TASK
Transcribe the data exactly, stopping after the "[00:05:11.41]" line.

====

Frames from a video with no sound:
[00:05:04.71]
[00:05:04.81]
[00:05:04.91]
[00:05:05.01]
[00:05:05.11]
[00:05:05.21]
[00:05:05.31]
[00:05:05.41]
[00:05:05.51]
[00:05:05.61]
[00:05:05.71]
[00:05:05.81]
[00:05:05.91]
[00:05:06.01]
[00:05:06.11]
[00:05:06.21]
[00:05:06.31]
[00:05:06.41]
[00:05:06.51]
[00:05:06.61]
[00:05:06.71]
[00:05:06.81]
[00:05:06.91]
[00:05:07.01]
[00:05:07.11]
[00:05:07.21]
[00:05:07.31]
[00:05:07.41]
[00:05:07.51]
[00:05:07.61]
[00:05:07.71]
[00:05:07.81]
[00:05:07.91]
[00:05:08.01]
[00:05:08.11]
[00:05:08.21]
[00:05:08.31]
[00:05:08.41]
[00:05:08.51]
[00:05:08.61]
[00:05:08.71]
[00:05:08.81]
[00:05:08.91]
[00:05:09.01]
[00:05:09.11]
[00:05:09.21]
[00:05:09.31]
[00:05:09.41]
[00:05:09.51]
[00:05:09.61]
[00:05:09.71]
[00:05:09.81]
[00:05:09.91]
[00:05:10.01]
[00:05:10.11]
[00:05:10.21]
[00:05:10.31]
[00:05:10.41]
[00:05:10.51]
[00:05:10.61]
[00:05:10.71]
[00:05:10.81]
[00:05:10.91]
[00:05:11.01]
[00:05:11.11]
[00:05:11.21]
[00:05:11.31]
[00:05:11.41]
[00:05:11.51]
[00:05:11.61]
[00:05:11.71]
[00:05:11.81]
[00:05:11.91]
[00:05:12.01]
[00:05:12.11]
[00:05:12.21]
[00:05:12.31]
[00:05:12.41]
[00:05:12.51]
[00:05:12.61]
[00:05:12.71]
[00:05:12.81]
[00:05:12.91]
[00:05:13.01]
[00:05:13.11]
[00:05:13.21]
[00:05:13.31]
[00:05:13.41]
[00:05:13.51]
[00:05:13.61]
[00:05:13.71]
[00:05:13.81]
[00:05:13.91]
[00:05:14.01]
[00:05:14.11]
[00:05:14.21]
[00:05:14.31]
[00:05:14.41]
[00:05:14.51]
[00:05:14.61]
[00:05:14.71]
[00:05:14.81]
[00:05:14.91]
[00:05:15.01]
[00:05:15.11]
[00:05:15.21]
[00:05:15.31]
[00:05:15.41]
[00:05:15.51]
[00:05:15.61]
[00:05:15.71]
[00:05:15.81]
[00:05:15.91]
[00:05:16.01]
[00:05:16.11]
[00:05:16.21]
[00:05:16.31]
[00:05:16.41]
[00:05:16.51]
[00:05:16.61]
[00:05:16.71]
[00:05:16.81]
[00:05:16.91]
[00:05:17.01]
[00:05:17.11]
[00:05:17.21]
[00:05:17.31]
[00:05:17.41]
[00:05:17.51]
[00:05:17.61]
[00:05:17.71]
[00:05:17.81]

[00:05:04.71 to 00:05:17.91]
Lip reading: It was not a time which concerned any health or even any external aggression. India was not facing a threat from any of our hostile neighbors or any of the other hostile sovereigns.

====

YOUR RESPONSE
Frames from a video with no sound:
[00:05:04.71]
[00:05:04.81]
[00:05:04.91]
[00:05:05.01]
[00:05:05.11]
[00:05:05.21]
[00:05:05.31]
[00:05:05.41]
[00:05:05.51]
[00:05:05.61]
[00:05:05.71]
[00:05:05.81]
[00:05:05.91]
[00:05:06.01]
[00:05:06.11]
[00:05:06.21]
[00:05:06.31]
[00:05:06.41]
[00:05:06.51]
[00:05:06.61]
[00:05:06.71]
[00:05:06.81]
[00:05:06.91]
[00:05:07.01]
[00:05:07.11]
[00:05:07.21]
[00:05:07.31]
[00:05:07.41]
[00:05:07.51]
[00:05:07.61]
[00:05:07.71]
[00:05:07.81]
[00:05:07.91]
[00:05:08.01]
[00:05:08.11]
[00:05:08.21]
[00:05:08.31]
[00:05:08.41]
[00:05:08.51]
[00:05:08.61]
[00:05:08.71]
[00:05:08.81]
[00:05:08.91]
[00:05:09.01]
[00:05:09.11]
[00:05:09.21]
[00:05:09.31]
[00:05:09.41]
[00:05:09.51]
[00:05:09.61]
[00:05:09.71]
[00:05:09.81]
[00:05:09.91]
[00:05:10.01]
[00:05:10.11]
[00:05:10.21]
[00:05:10.31]
[00:05:10.41]
[00:05:10.51]
[00:05:10.61]
[00:05:10.71]
[00:05:10.81]
[00:05:10.91]
[00:05:11.01]
[00:05:11.11]
[00:05:11.21]
[00:05:11.31]
[00:05:11.41]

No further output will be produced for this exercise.